После Шестой Малера от Курентзиса - не зашло.
Про эту Шестую я не написала - это было слишком огромно, чтобы искать слова. Такое лучше просто унести в себе и дать улечься, чтобы осознать степень экстраординарности опыта. Тут нет места захлебывающейся экзальтации, «промурашивающему» катарсису, играм в ассоциации или описательному анализу. Если какой-то своей нематериальной ипостасью побывать в эпицентре взрыва сверхновой, где рождаются миры, или в черной дыре, где они умирают - к какой реальности можно привязать такой опыт? Возврат оттуда не осознается и не описывается, это глубинная печать на матрице мировосприятия, которая эту матрицу переформатирует. Просто оказывается, в мире есть и Такое…
Так что вечер сегодня в Большом был лишь принят к сведению. Музыка звучала как из консервной банки - это всегда так было или сейчас кажется? Танец казался избыточным и ненужным дополнением к самодостаточной музыке, как сурдоперевод для слышащего человека. Если уж с его наличием мириться, то под этот звукоряд хотелось не плакатной сюжетности от Григоровича, а тонких абстрактных росчерков от Баланчина. И уж совсем натужной выглядела здесь классическая лексика, особенно фуэте и прочие шене-жете. Кроме того, весь балет казался бесконечным набором самоцитат от Мастера - кусками узнавались пастухи и куртизанки из Спартака, невесты Ивана Грозного, Красс-Тибальд, Шут-Меркуцио, Щелкунчик-принц-Ромео, Маша-Анастасия-Джульетта… Душа просила портала в другой мир, а явлено было крепкое профессионально сделанное развлечение. Не хватило, нет.
Цвирко продолжает радовать - пожалуй, его Меркуцио был самым вдохновенным и живым.
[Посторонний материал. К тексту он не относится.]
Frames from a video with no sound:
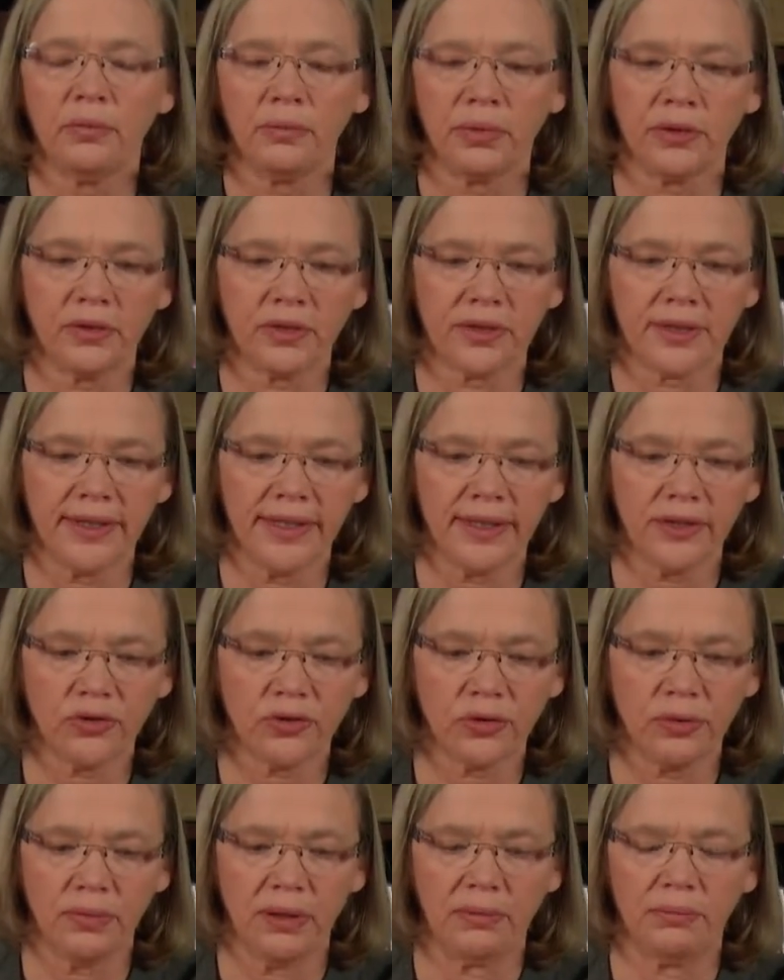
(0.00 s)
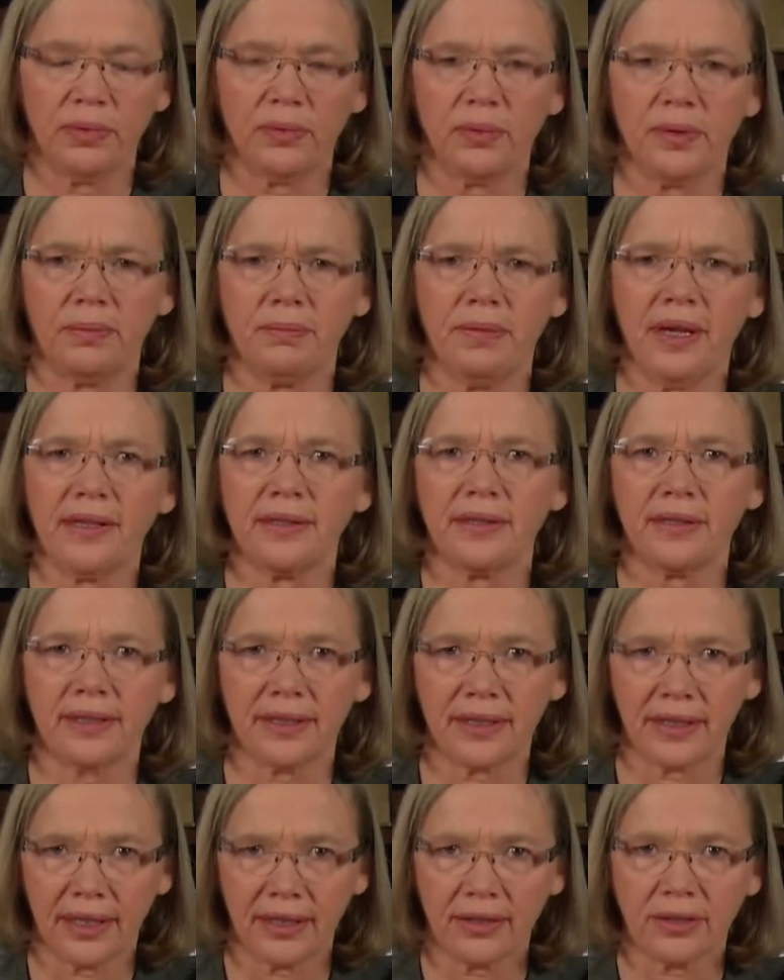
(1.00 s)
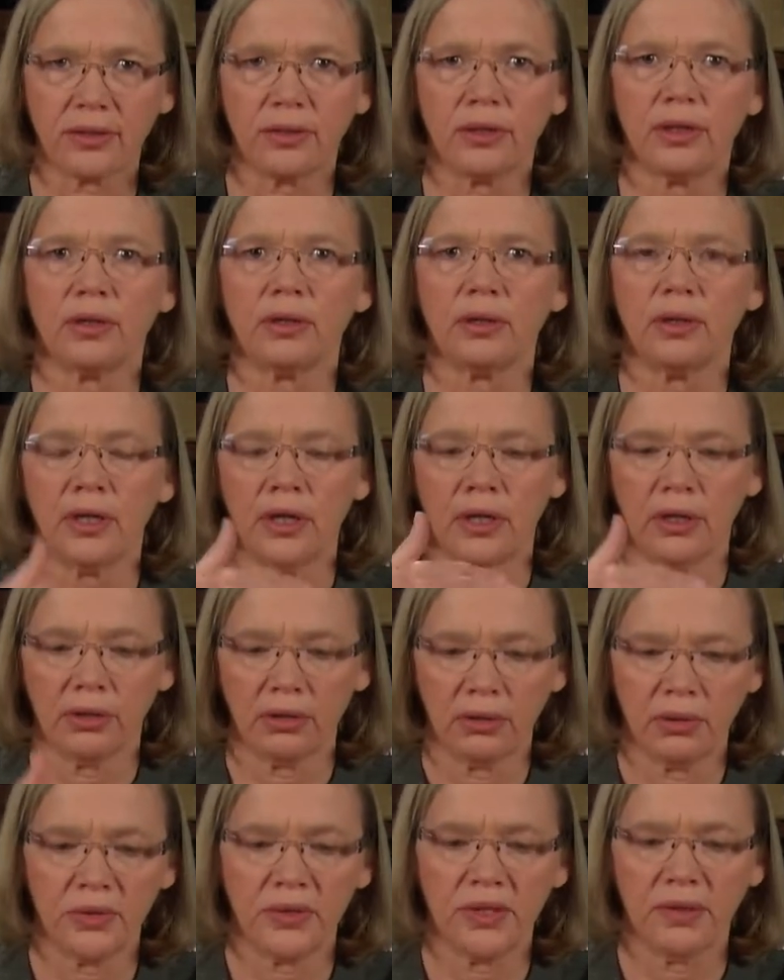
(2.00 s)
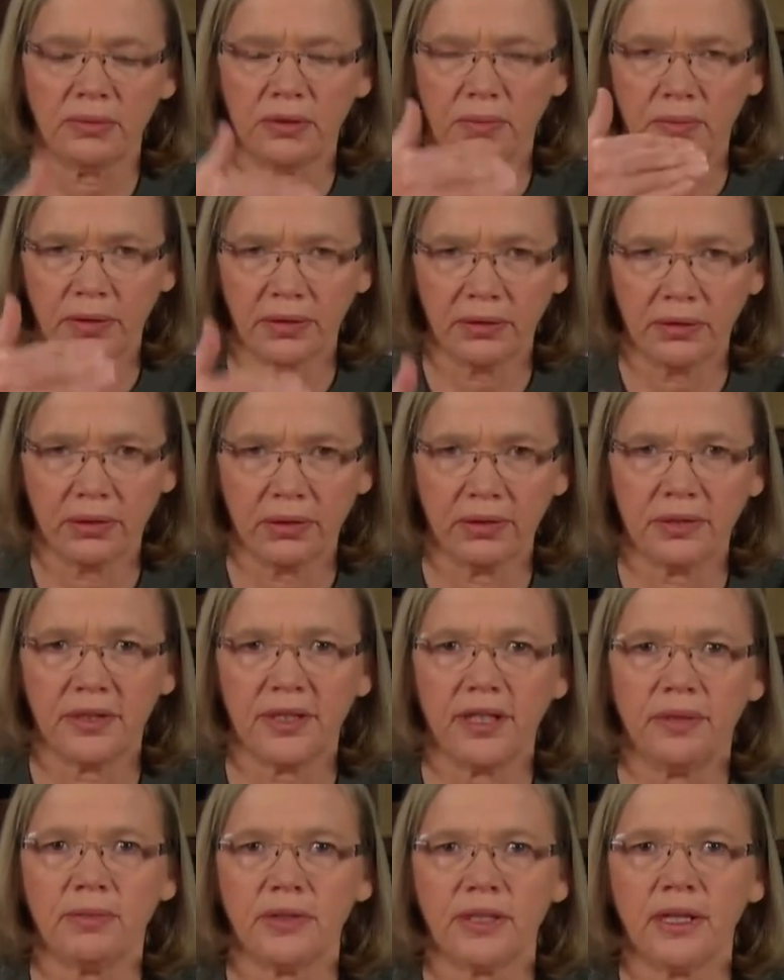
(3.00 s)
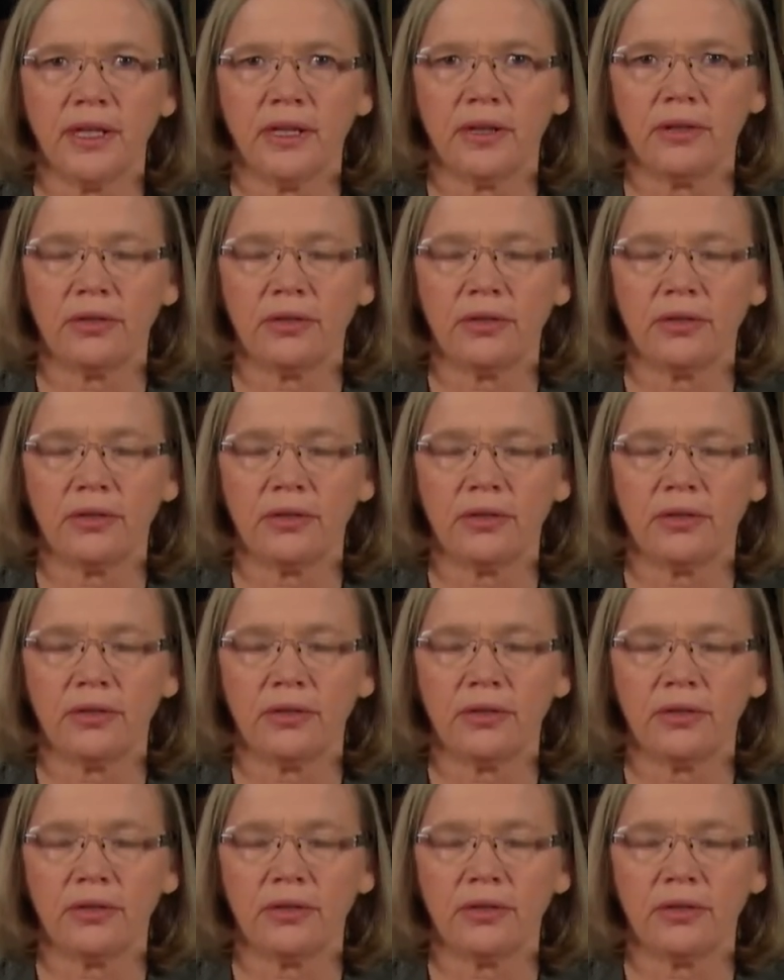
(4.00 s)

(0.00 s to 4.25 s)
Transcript: Because let's remember, with maths, it does go concept upon concept.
Лантратов-Тибальд на мой вкус переигрывал, напомнив раннего, раскритикованного мной Красса. Полное отсутствие актерских способностей у Овчаренко никак не компенсируется изяществом линий, все же ему надо туда, где меньше драмы и больше тела... Капцова была мила, больше нечего сказать. Главным героям я не сопереживала. Короче, все умерли.
Следующая станция - под паровозом с Анной Карениной.